> **What the exercise asks**
Range to reproduce from the entries below: the line with "[0:41.63-0:41.73]", the line with "[00:00:00.05]", and every line in between. Give them exactly and give nothing else.

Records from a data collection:
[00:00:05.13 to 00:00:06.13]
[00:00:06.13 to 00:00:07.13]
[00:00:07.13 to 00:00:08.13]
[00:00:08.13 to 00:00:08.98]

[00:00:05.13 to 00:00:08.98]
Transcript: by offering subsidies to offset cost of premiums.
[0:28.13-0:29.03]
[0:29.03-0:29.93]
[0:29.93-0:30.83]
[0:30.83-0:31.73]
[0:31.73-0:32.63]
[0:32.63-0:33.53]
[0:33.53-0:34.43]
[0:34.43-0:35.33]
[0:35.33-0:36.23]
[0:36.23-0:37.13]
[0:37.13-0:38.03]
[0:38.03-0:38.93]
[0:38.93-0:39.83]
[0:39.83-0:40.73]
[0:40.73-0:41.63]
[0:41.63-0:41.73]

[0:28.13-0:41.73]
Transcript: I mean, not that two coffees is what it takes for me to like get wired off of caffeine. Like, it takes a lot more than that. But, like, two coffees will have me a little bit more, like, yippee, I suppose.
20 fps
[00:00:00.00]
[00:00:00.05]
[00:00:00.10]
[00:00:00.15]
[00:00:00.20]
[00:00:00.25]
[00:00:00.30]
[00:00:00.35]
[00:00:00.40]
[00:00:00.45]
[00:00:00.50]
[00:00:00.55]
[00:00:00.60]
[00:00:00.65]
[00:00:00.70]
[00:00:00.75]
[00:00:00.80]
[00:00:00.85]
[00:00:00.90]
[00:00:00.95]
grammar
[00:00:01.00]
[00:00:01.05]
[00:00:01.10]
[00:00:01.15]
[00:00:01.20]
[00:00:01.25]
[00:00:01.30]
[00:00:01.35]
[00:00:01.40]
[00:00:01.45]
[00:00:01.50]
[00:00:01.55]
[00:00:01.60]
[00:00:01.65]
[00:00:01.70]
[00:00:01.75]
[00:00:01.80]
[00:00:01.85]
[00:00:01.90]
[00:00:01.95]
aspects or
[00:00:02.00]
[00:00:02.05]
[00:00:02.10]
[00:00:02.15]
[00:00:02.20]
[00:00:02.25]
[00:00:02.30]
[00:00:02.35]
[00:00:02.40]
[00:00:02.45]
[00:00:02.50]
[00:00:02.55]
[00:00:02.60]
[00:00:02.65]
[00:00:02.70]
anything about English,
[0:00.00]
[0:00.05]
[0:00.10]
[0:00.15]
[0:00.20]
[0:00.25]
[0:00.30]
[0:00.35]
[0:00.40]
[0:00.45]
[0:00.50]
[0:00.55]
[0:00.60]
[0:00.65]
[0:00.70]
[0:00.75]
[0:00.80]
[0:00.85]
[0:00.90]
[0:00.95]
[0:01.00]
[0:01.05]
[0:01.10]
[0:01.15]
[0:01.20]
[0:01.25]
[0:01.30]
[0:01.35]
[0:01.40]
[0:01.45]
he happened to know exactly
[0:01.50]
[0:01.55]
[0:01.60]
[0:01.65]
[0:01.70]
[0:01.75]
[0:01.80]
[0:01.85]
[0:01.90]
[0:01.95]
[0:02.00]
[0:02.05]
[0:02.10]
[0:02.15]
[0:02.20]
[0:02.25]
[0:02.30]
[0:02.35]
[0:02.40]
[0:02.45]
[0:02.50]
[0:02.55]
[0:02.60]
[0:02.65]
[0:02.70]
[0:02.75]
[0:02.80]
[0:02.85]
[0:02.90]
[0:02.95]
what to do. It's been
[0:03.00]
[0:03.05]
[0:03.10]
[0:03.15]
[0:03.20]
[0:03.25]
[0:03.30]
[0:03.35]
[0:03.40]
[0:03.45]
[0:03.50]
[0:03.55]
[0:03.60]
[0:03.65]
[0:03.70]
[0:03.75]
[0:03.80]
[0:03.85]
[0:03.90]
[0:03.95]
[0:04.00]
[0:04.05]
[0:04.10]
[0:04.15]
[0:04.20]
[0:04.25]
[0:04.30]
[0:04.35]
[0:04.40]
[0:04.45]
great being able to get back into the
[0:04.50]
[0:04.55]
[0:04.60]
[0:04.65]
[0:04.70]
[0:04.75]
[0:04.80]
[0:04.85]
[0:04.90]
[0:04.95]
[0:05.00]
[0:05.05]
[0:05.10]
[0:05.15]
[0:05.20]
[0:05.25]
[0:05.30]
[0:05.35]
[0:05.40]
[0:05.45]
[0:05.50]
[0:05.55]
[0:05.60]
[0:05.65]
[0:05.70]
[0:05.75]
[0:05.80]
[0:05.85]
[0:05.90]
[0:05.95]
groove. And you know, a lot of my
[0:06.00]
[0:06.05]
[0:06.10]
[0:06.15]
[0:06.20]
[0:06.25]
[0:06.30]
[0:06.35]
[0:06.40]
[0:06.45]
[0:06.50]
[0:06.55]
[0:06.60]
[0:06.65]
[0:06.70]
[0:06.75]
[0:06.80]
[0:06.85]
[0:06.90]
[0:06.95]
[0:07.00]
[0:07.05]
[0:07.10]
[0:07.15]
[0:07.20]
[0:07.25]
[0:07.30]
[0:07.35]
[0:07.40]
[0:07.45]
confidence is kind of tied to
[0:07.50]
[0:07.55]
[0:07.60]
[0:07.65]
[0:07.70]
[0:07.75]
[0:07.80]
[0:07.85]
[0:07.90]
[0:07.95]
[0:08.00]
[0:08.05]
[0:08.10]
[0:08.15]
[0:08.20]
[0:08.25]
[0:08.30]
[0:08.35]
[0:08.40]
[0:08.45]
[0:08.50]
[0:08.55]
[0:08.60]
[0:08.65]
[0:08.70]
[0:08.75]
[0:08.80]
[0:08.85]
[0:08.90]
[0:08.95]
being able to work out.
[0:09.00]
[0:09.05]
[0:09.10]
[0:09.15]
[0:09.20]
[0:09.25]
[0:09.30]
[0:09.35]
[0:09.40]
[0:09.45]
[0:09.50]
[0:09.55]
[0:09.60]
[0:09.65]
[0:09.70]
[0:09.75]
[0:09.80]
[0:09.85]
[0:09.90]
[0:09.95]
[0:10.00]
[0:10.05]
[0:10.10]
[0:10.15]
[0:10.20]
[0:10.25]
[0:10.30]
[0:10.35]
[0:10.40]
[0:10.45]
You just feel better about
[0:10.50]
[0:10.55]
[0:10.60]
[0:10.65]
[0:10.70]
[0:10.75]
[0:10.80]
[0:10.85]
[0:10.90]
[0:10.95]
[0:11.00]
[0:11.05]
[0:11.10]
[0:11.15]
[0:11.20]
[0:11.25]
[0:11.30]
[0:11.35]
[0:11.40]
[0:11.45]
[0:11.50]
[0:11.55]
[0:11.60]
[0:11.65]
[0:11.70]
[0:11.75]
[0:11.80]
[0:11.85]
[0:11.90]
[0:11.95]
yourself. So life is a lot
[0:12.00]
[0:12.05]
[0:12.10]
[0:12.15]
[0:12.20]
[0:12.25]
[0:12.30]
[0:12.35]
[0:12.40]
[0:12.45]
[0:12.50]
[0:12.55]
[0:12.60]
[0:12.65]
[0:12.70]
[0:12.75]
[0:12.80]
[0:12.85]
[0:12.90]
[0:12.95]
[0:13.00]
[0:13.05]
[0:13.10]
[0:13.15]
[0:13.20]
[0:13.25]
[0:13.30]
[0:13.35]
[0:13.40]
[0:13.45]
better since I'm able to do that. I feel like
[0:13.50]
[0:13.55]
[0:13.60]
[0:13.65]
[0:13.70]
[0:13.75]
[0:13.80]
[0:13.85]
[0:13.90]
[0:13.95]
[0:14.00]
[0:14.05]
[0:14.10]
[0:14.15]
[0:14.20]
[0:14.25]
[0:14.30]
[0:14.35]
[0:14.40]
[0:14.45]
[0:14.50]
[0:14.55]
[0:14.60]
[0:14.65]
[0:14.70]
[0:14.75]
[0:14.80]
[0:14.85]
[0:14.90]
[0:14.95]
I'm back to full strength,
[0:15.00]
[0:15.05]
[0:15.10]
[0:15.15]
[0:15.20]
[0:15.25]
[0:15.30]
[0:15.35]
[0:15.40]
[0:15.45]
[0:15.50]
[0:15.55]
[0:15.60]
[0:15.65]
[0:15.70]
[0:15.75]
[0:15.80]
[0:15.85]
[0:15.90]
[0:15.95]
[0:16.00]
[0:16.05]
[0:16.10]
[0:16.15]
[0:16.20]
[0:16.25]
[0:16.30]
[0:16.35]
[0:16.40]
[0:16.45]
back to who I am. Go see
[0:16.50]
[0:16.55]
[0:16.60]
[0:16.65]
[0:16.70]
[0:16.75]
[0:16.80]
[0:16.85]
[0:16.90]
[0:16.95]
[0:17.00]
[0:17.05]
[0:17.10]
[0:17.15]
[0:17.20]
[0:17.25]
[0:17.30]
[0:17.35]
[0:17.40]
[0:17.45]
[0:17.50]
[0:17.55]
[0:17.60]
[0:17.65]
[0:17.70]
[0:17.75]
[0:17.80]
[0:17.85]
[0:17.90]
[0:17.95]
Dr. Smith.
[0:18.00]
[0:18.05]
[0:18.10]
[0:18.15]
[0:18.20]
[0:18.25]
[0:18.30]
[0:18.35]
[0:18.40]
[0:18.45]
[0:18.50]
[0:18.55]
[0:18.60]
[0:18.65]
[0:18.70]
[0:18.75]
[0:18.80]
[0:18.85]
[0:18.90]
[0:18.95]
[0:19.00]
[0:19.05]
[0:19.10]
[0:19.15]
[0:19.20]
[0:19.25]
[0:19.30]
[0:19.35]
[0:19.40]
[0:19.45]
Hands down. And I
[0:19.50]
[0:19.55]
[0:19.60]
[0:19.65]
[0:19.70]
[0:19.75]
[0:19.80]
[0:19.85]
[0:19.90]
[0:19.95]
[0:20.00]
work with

> **Expected answer**
[0:41.63-0:41.73]

[0:28.13-0:41.73]
Transcript: I mean, not that two coffees is what it takes for me to like get wired off of caffeine. Like, it takes a lot more than that. But, like, two coffees will have me a little bit more, like, yippee, I suppose.
20 fps
[00:00:00.00]
[00:00:00.05]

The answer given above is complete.